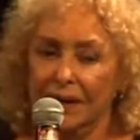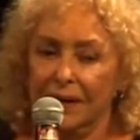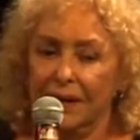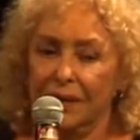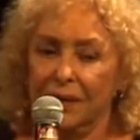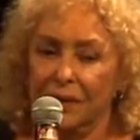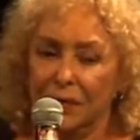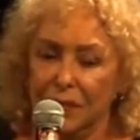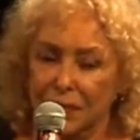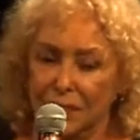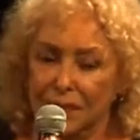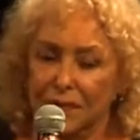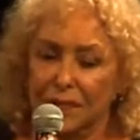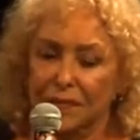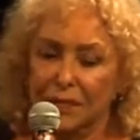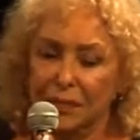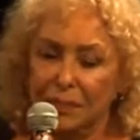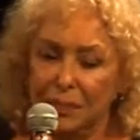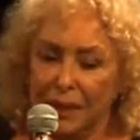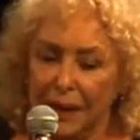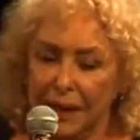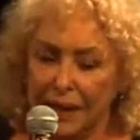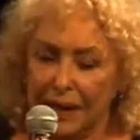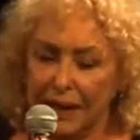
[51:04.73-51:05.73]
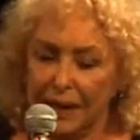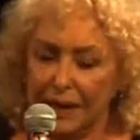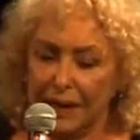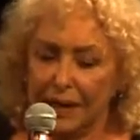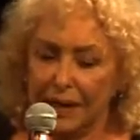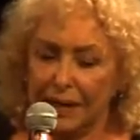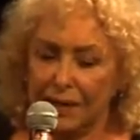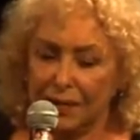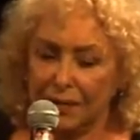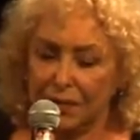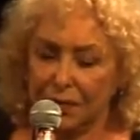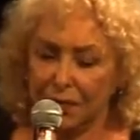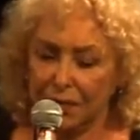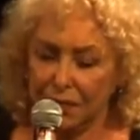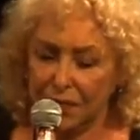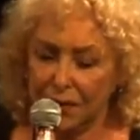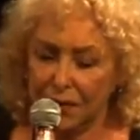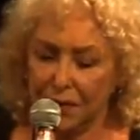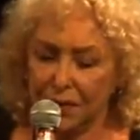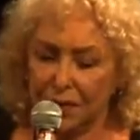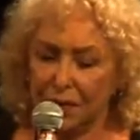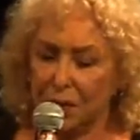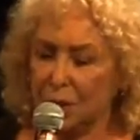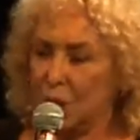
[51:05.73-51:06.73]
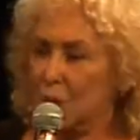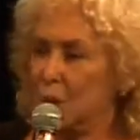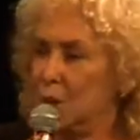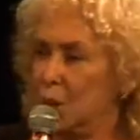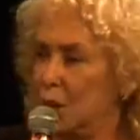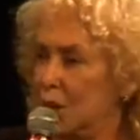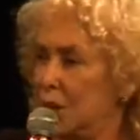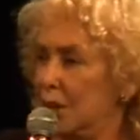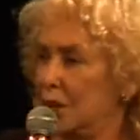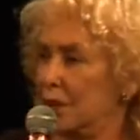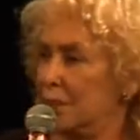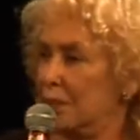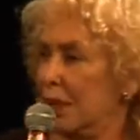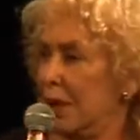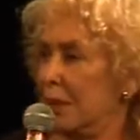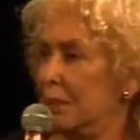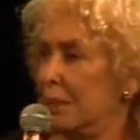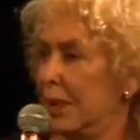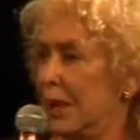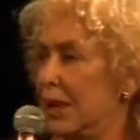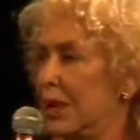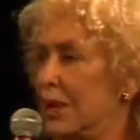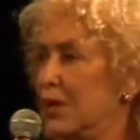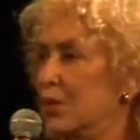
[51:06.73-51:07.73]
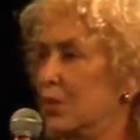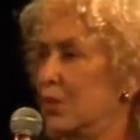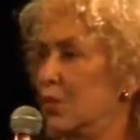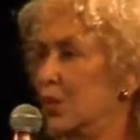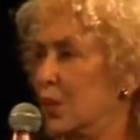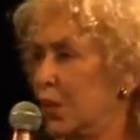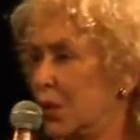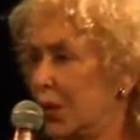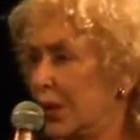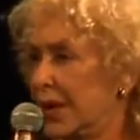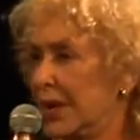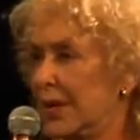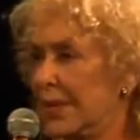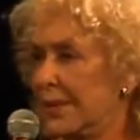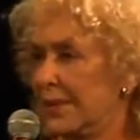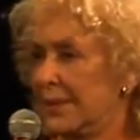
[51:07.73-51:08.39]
use of the body interfered with my body of work.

□ □ □

What you need to do:
With the pictures omitted, give every line above again exactly.

Result of this exercise:
[51:04.73-51:05.73]
[51:05.73-51:06.73]
[51:06.73-51:07.73]
[51:07.73-51:08.39]
use of the body interfered with my body of work.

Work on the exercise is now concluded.